Anni 90. Si vota in un non meglio specificato piccolo centro del Mezzogiorno italiano. Al seggio, allestito come di consueto nella scuola del paese, l’elezione procede nonostante l’assenza di una scheda elettorale. Nel frattempo, un gruppo di quattro uomini disoccupati, tre italiani e un eritreo, entrano armati nel seggio e lo occupano. Vogliono lavoro e dignità. È questo lo spunto sul quale si basa Sud, film di Gabriele Salvatores del 1993.
Ciro (Silvio Orlando), Michele (Marco Manchisi), Elia (Antonio Catania) e Munir (Mussié Ighezu) sono quattro disperati. Il sisma che pochi anni prima si è abbattuto sulla regione ha fatto chiudere le fabbriche. Il lavoro non c’è più. Le case nemmeno. I quattro sperano che questo atto estremo possa smuovere finalmente la politica, assente tranne quando su tratta di riempirsi le tasche.

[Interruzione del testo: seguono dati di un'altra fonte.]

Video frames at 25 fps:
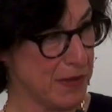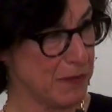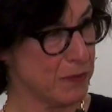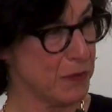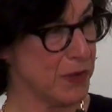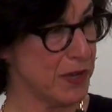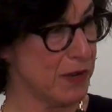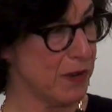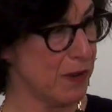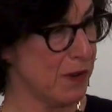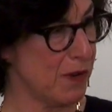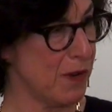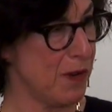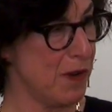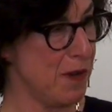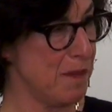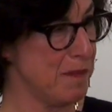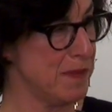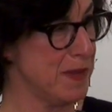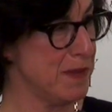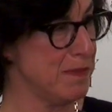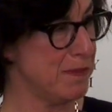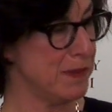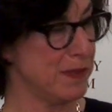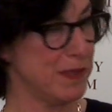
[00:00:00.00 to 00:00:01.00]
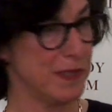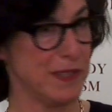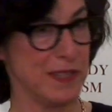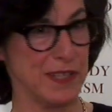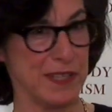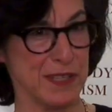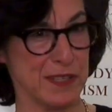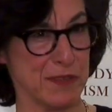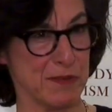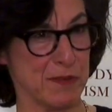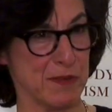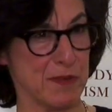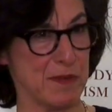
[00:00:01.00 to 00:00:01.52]
But we are all people in
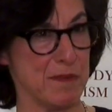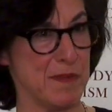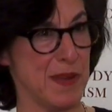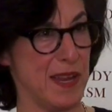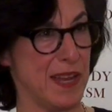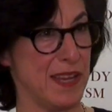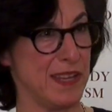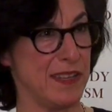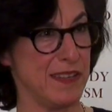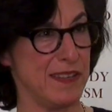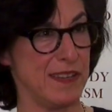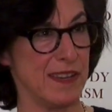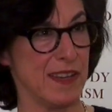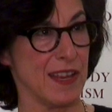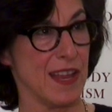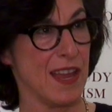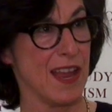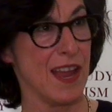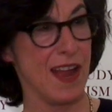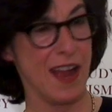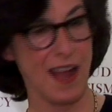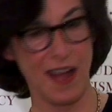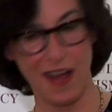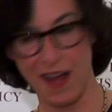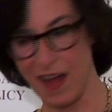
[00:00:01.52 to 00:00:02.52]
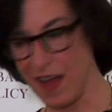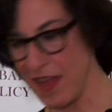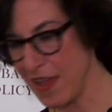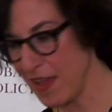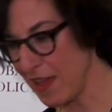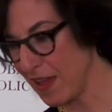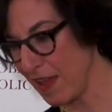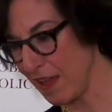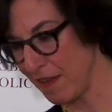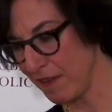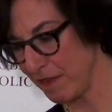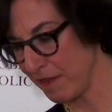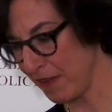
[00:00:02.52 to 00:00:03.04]
this room, and
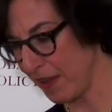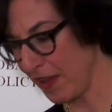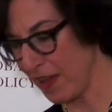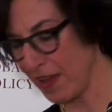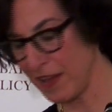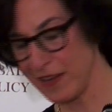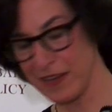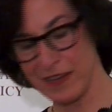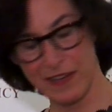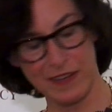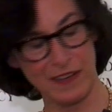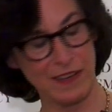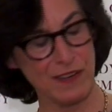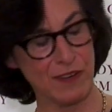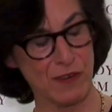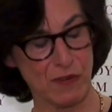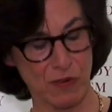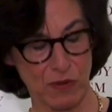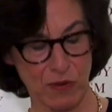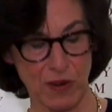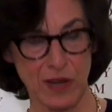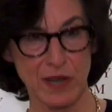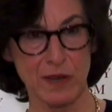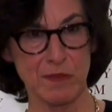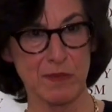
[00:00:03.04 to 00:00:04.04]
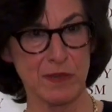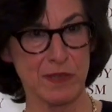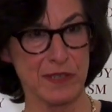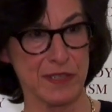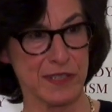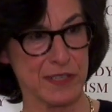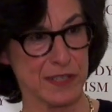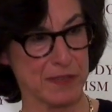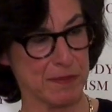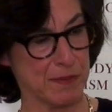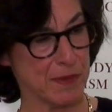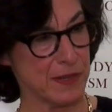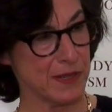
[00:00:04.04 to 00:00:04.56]
I have had an incredible
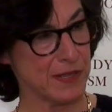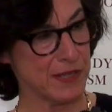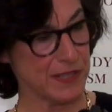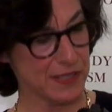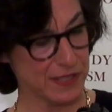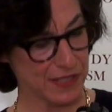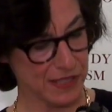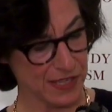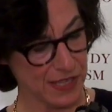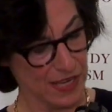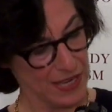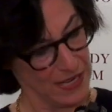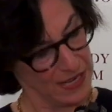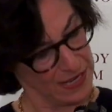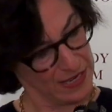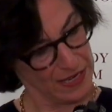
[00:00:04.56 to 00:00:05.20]
experience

È un ritratto azzeccato quello di Salvatores. Il regista premio Oscar ambienta la sua storia in una minuscola e sonnolenta cittadina di un Sud altamente stereotipato. Stereotipato in quanto riprende tutti gli stilemi tipici del Meridione, rendendone impossibile una localizzazione precisa. Il paesaggio rimanda all’arida Sicilia, che non per niente è il set del film. Il sisma che ha da poco messo in ginocchio la comunità ricorda purtroppo una tragica costante non solo del sud, ma dell’Italia tutta: dopo la fine dell’emergenza, la ricostruzione parte, a volte si inceppa, a volte ingrassa i corrotti e lascia senza casa e futuro i diseredati dal potere. Ultimo tassello di questo mesto mosaico è la presenza di una forte collusione della politica con la criminalità organizzata: legame garantito in questo caso dall’Onorevole Cannavacciuolo, fedele rappresentante in Parlamento degli interessi della Camorra.
I quattro sperano che occupando il seggio possano venire ascoltati. E magari che, ispirando gesti similari, la situazione possa migliorare in tutto il Paese. La realtà però è ben diversa. Gli apparati dello Stato sono da subito preparati a sedare quest’atto di protesta al limite dell’eversione. I media, inizialmente tenuti all’oscuro, quando vengono a conoscenza della vicenda, piuttosto che raccontare le reali motivazioni dietro questo gesto disperato cercano solamente di intrattenere il pubblico con un sensazionalismo spicciolo. Le speranze della mattina si spengono progressivamente. Sembra impossibile ribellarsi con successo al Sistema. Quando tutto sembra perduto però il sostegno della piazza e le notizie che altri seggi iniziano ad essere occupati riaccendono la fiammella della speranza. Il tutto si concluderà probabilmente con un nulla di fatto, e con un processo, ma il segnale politico di tale mobilitazione non potrà essere ignorato.
Oggi, la situazione è similmente tragica: la disoccupazione ancora enormemente diffusa, la recessione nuovamente alle porte e la rabbia contro la politica sono ancora parte del panorama sociale italiano. Ma in più c’è una totale mancanza di speranza. Il futuro è nero, e niente sembra illuminarlo.
Ciro Ascarone e i suoi non combatterebbero più.
La speranza in un futuro migliore è morta.